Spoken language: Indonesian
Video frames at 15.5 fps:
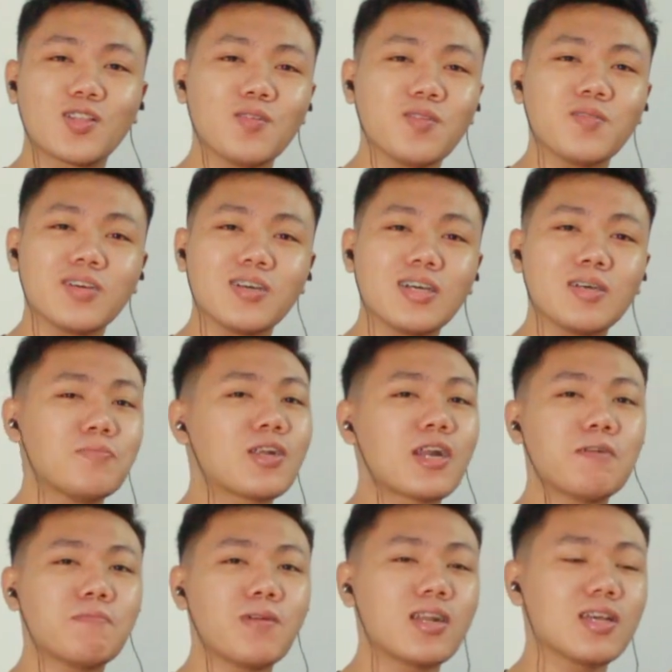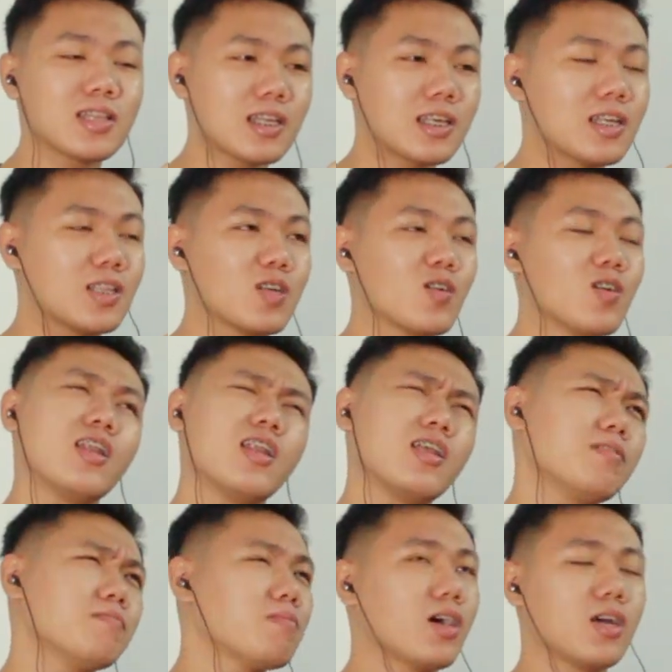itu berapa detik gitu
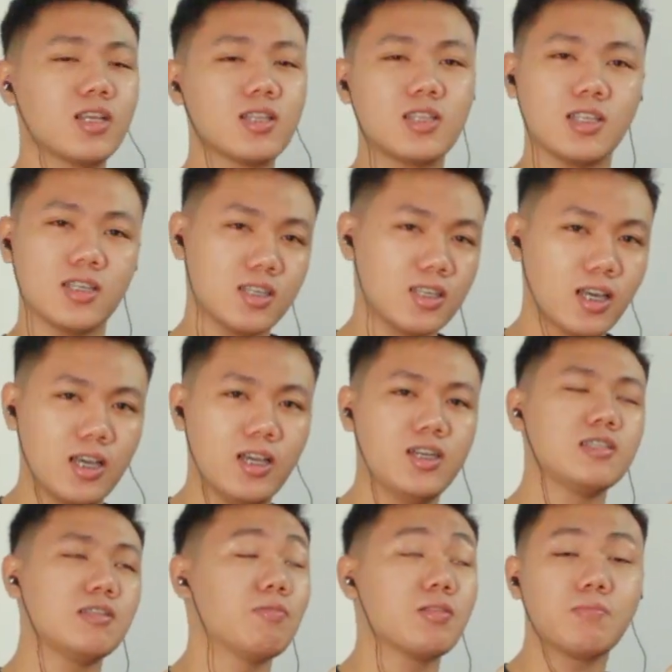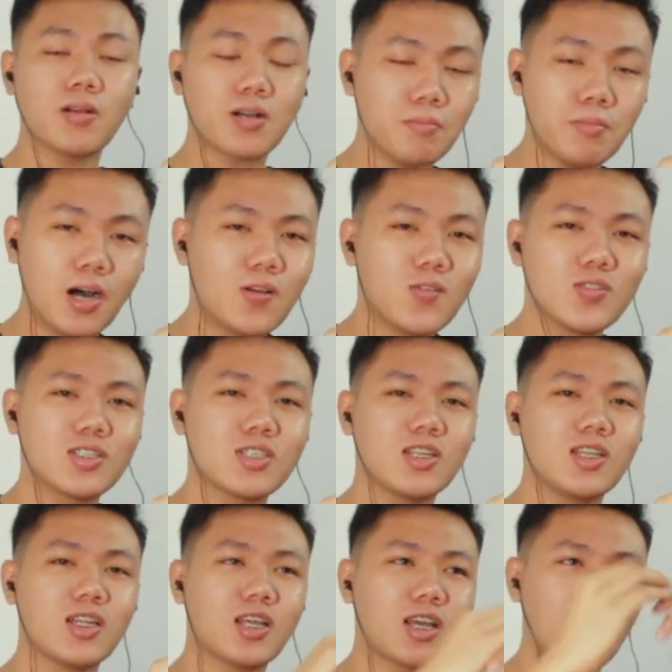lima detik ya tiba-tiba kebangun
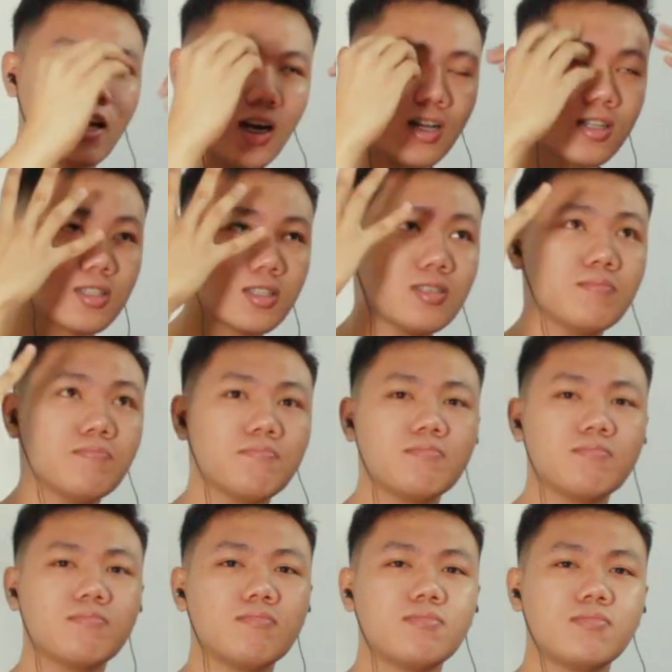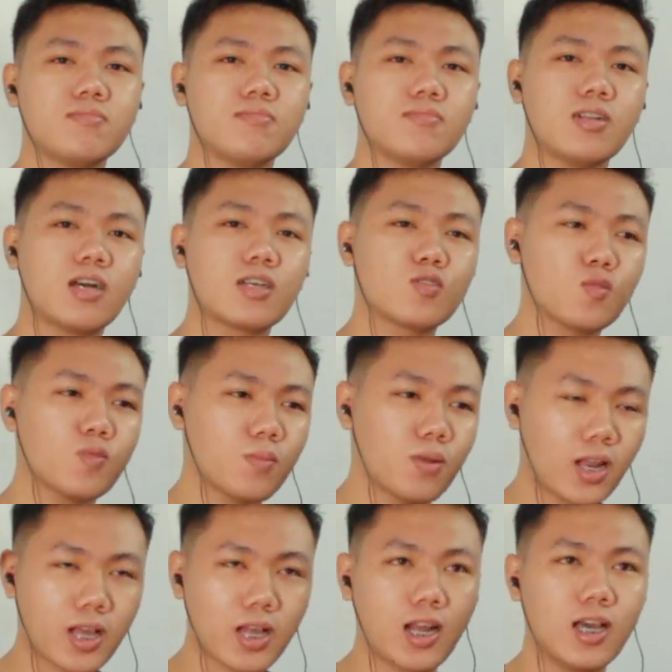sendiri kayak cem langsung
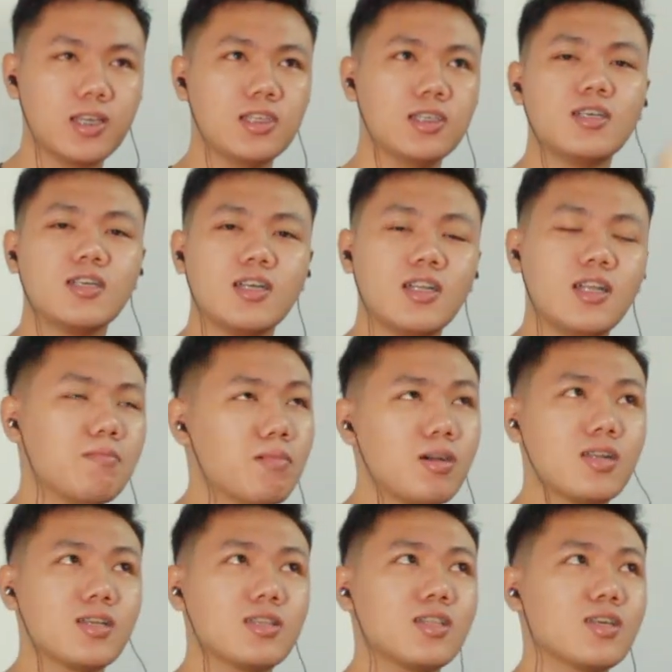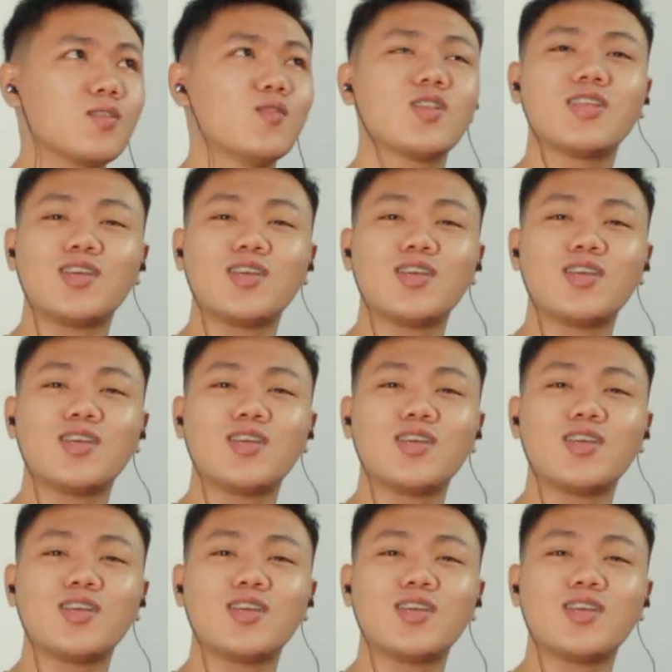melek lagi 5 detik gue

- - - -

Print out the complete listing above exactly, dropping each image.

Answer to this exercise:
Spoken language: Indonesian
Video frames at 15.5 fps:
itu berapa detik gitu
lima detik ya tiba-tiba kebangun
sendiri kayak cem langsung
melek lagi 5 detik gue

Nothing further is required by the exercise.